Breaking down an epic into user stories varies from project to project and company to company. While on one level, it makes sense to cut an epic up into equal-sized pieces with consecutive sprints, in most cases, that’s inefficient and might not even work, and it doesn’t allow for adjusting sprints as necessary.
One sprint at a time
You don’t have to worry about splitting the entire epic up all at once. In fact, that’s not recommended as there are too many variables that may come up. Instead, split off the enough for your first sprint, second sprint, etc. That gives you time to adjust as issues come up.
Breakdown by workflow
When you break an epic into user stories using a workflow breakdown, you break it up in order of the workflow. For example, the messaging app could include: analyze needs > write software > manage data collection > test.
Breakdown by role
Breaking down by role is as it sounds. Each person on the project is given their part of the project.
Breakdown by sprint
When you break an epic down by sprint, you’re promising to deliver small, completed pieces of the project rather than the finished version.

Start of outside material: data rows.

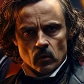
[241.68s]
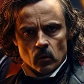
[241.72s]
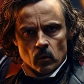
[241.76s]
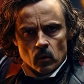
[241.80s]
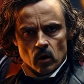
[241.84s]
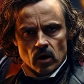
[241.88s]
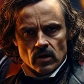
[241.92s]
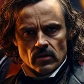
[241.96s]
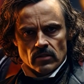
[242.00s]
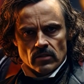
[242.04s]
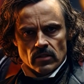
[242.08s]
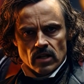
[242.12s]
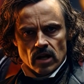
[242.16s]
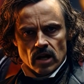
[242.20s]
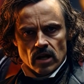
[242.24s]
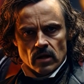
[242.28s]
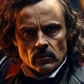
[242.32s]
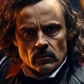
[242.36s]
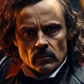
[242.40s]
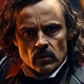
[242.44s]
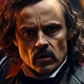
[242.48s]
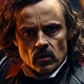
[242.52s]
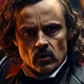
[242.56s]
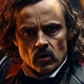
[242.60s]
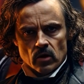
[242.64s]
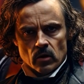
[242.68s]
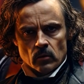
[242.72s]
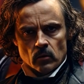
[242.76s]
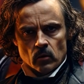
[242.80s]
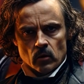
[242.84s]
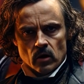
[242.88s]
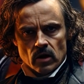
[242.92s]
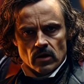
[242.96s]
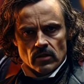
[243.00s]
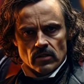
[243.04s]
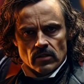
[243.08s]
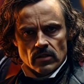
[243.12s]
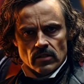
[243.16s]
Well said, Mistress
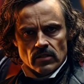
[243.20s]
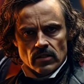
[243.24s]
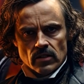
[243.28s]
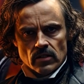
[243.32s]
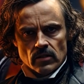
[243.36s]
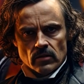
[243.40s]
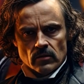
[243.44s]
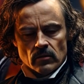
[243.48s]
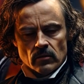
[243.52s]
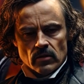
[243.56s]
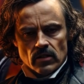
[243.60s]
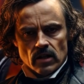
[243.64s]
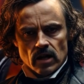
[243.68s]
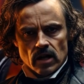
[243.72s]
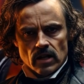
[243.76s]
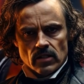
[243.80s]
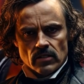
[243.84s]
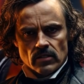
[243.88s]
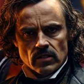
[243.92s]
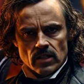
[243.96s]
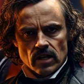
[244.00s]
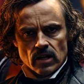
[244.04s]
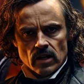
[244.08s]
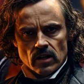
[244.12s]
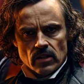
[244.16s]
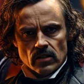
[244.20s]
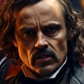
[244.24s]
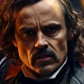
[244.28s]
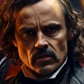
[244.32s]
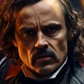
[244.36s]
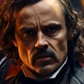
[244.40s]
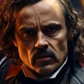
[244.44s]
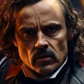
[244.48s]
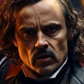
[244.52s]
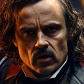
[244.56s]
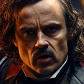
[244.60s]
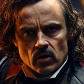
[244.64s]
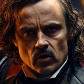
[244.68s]
Prynne. Indeed,
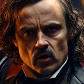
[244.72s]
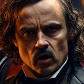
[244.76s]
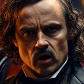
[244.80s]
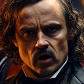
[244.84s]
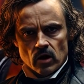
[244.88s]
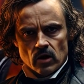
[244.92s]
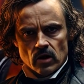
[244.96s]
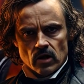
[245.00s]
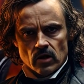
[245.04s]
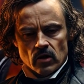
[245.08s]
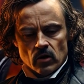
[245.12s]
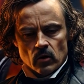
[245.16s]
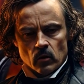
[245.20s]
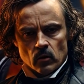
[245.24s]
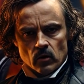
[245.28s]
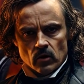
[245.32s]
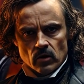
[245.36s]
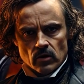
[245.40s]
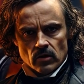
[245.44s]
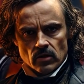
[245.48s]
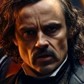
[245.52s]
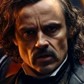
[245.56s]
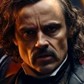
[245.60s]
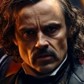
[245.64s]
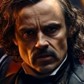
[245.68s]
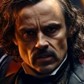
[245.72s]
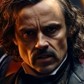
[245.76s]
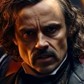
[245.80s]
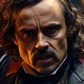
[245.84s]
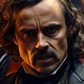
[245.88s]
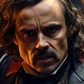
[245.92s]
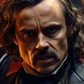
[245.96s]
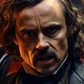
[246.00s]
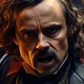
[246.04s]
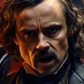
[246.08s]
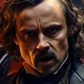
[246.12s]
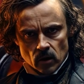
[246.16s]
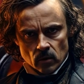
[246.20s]
the struggle endures.
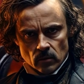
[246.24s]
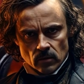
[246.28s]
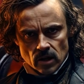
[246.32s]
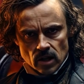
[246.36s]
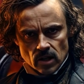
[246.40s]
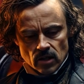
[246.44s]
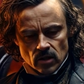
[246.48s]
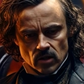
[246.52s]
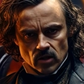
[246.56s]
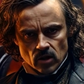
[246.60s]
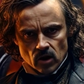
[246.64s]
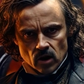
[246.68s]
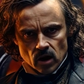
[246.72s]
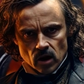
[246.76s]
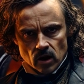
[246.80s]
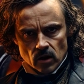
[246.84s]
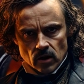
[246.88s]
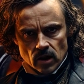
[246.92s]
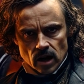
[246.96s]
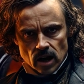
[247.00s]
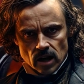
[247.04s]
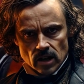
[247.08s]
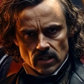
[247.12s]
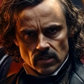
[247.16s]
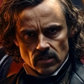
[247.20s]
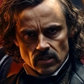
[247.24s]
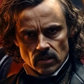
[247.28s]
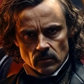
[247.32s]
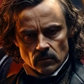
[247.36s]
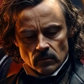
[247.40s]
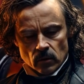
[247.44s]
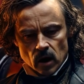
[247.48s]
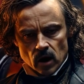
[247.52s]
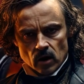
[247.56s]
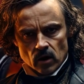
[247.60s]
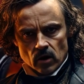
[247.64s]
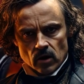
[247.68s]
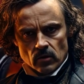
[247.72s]
Now, let us turn our gaze to
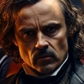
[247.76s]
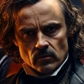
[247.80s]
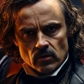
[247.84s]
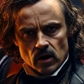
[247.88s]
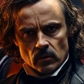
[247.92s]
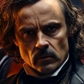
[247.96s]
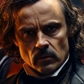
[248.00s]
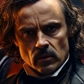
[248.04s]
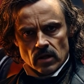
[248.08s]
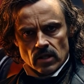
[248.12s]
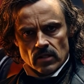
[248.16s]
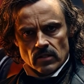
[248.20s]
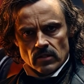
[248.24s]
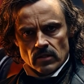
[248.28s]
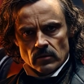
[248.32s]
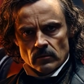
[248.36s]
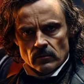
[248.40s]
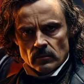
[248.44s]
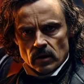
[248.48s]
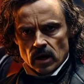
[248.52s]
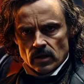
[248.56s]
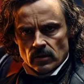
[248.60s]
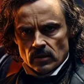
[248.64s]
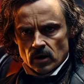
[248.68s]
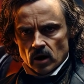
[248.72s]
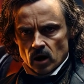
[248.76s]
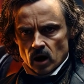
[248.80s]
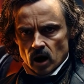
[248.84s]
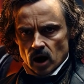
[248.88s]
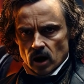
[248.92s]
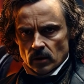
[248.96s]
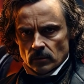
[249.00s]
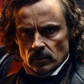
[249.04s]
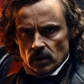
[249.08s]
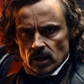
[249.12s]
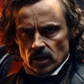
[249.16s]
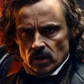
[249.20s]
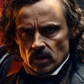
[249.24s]
modern feminism and
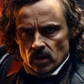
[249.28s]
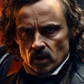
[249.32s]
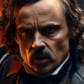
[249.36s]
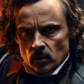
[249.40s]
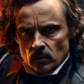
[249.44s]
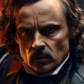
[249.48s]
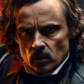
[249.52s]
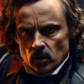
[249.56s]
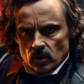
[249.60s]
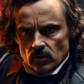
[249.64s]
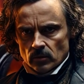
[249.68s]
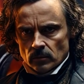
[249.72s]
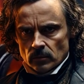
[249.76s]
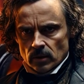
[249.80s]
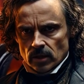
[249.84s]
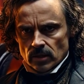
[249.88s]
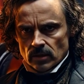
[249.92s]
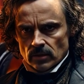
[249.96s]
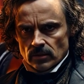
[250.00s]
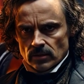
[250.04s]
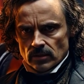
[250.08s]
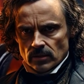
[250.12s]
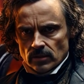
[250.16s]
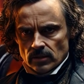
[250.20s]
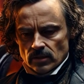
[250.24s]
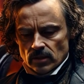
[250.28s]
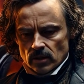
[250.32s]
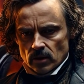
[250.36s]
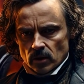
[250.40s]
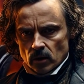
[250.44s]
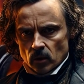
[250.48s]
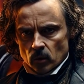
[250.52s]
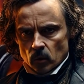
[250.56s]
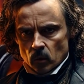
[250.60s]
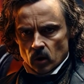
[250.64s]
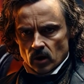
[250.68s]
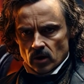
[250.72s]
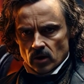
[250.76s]
the Me Too movement.
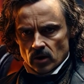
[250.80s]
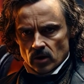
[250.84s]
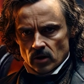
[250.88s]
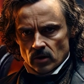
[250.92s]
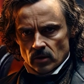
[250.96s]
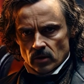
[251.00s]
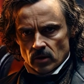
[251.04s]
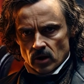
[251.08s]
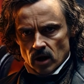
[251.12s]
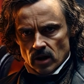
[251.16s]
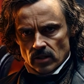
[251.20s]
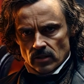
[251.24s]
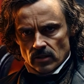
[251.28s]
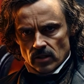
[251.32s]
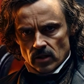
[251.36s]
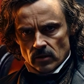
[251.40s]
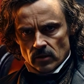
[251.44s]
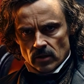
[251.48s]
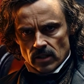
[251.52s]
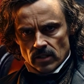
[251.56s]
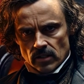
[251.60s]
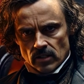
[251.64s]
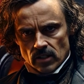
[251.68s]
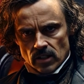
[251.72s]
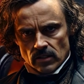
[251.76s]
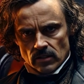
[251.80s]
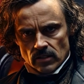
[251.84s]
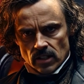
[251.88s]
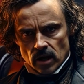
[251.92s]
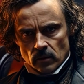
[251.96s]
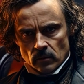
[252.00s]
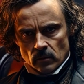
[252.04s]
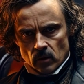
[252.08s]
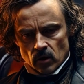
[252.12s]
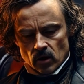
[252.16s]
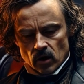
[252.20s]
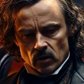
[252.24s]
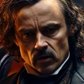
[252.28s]
What are your thoughts on these
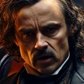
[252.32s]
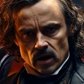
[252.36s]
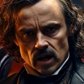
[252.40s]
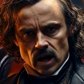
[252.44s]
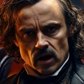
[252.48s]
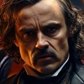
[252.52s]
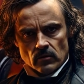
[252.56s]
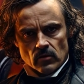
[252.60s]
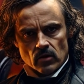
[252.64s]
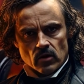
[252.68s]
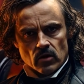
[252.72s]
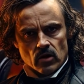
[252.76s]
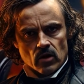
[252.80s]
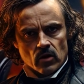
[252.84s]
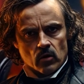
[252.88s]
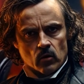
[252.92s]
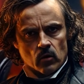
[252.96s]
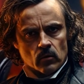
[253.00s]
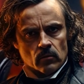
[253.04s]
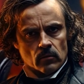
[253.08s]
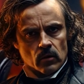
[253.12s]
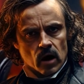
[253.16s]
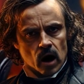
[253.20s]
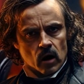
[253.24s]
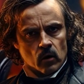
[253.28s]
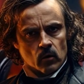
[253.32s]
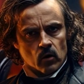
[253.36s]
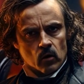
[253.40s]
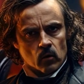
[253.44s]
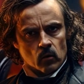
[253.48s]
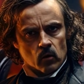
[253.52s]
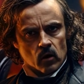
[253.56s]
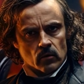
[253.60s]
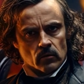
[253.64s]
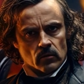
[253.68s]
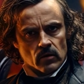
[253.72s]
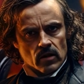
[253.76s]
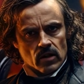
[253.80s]
contemporary efforts to empower
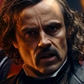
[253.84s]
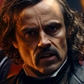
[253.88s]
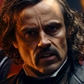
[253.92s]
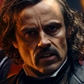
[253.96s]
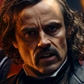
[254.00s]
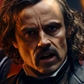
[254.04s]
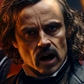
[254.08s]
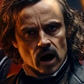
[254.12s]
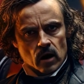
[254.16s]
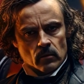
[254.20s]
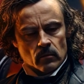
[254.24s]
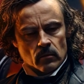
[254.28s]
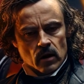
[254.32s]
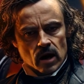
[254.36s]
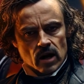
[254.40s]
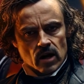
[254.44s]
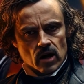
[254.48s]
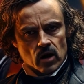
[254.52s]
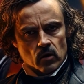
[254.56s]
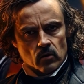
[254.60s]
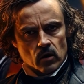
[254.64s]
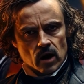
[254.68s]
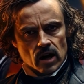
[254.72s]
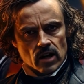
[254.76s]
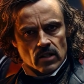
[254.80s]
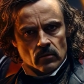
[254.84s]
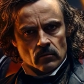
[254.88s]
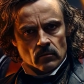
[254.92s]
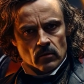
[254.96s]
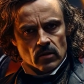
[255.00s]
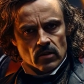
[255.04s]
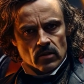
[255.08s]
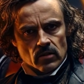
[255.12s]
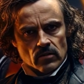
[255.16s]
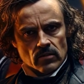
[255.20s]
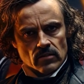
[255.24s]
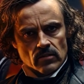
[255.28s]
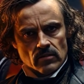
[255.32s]
women and combat
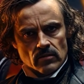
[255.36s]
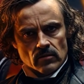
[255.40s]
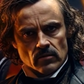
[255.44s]
harassment?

Make sure you get a whole slice of cake – horizontal vs. vertical
When you slice a layered cake, you slice it vertically, not horizontally, because if you slice it horizontally, you will only taste a single layer at a time. Workflows, like cakes, are layered. If you divide your workflow horizontally, you are likely to miss part of the picture.
In the messaging app, for example, you might write the software, then the data capture layer, etc. Sure, that might work, but if you run into problems, you might not be able to address problems and issues as they appear. Also, you won’t have a complete picture of the project.